Can transgenders adopt children and start a family in India?


Adoption by a transgender is not seen as something stable for a child, by society. This is because the work done by them to survive in a society that is unaccepting of their self-distinguished identity would not be a suitable environment to raise a child. This is an absolute violation of Article 15 of the constitution as they are being discriminated against based on their gender. This makes their footing unequal in society regarding adopting a child and building a family.


Under the Hindu Adoptions and Maintenance Act, they can adopt a child after fulfilling the conditions under Sections 7 and 8 of the Acts after getting the SRS. They can validly adopt from their parents without any formal scrutiny. But if the adoption is outside the scope of natural guardians, proof must be given to the court stating they are eligible to adopt under the HAMA.

The secular legislation of the Juvenile Justice Act states that any person can adopt a child. The term person is not gendered and therefore transsexuals fit in the definition and can therefore adopt a child.

Under the Adoption Regulations, unmarried men and women can adopt provided they are intellectually, emotionally, and financially sound and do not have a life-threatening condition, similar to HAMA. Apart from that, the Regulations prevent a single guy from adopting a girl kid but allow a woman to adopt a boy child.

Third Gender

The Hindu Adoption and Maintenance Act (HAMA) recognizes a valid adoption only if it is carried out by a man or a woman, hence third-gender adoptions are prohibited. Sections 4 and 5 of the same Act, which offer overriding powers to the provisions of the Act over customs, have also delegitimized adoptions in Hijras based on the custom of reet.

People of the third gender will be allowed to legally adopt if they are legally recognized as a couple under Section 41(6) of the Juvenile Justice Act, which specifies that any person has the right to adopt and does not specifically involve just male or female persons.  

Any person can adopt if they fulfill the conditions set up by the central adoption resource agency, in an affidavit filed in the Bombay High Court.

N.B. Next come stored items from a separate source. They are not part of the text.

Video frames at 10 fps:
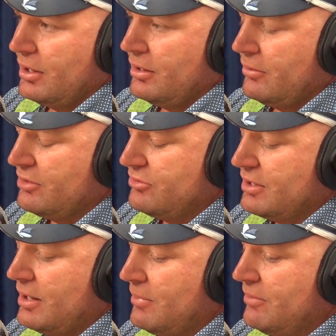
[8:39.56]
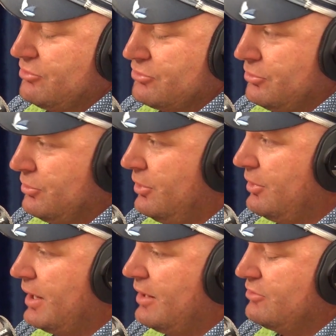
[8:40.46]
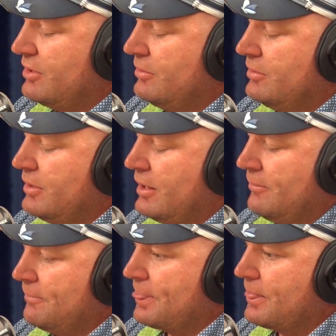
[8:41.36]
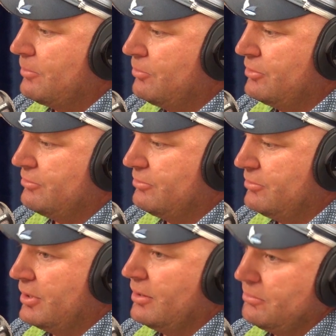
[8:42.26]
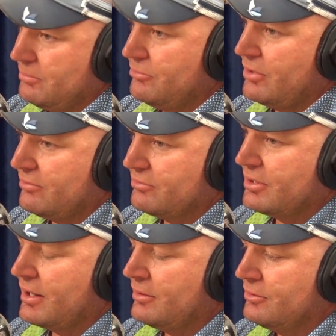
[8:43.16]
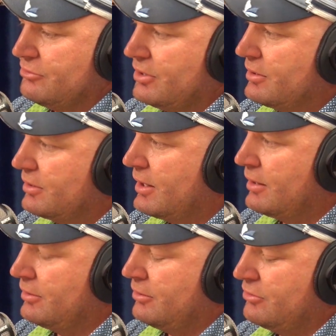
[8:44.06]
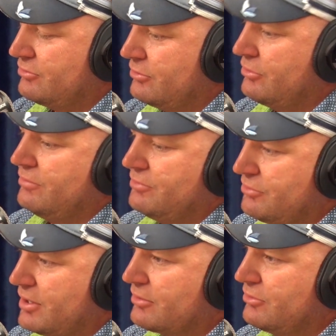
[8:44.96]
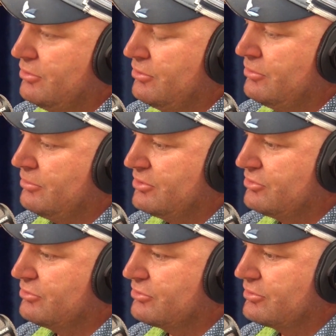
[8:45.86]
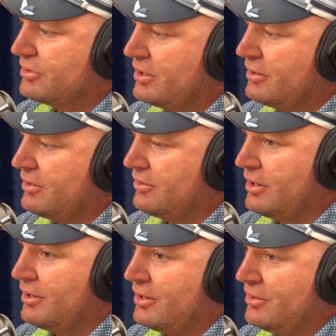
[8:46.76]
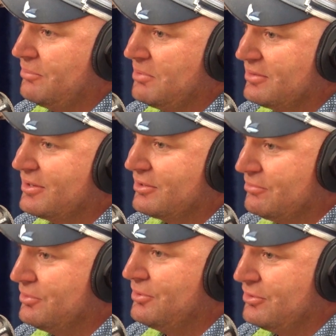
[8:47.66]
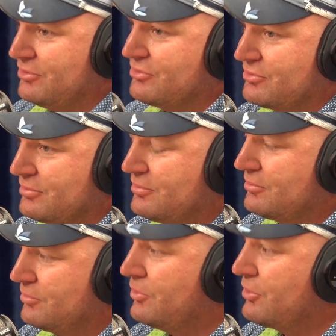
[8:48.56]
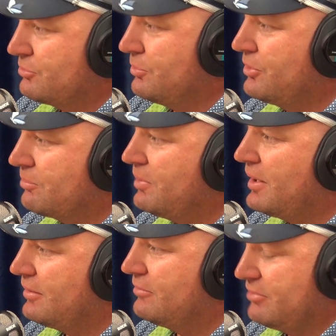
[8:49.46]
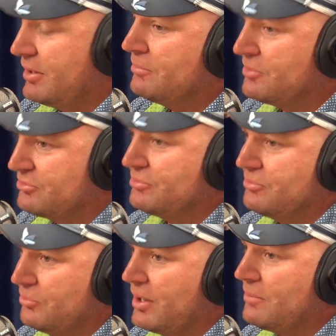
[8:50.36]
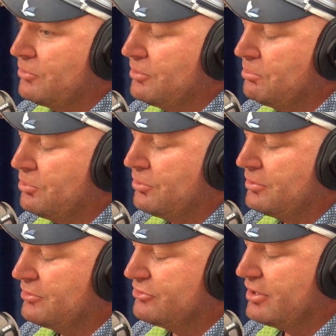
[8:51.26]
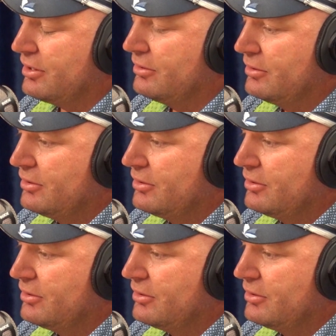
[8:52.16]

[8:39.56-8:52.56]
Anyway, she came home for school holidays and we'd, drafting cattle and trucking cattle, and I used to drive the truck too, which is, another no-no, and a big thing I've learned is work's work, but family's way more important. So,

There have been major changes in the rights of transgender in our community but their fight for transgender marriage and starting a family isn’t over yet. Society’s version of morality and equality can not equate to the rights and laws that are to be given to people who don’t fit into their definition of who the perfect citizen is. There has been grave injustice and unequal treatment in the past which have deprived them of their basic human rights. But movements and accomplishments such as the LGBTQ+ movement, recognition of this community by the judiciary through Landmark judgments, and literacy and development programs such as Rajiv Gandhi Aawas Yojna, and Indira Aawas Yojna are big wins for the transgender community that prove that their struggle is being recognized and are being heard and accepted for who they are slowly, but surely.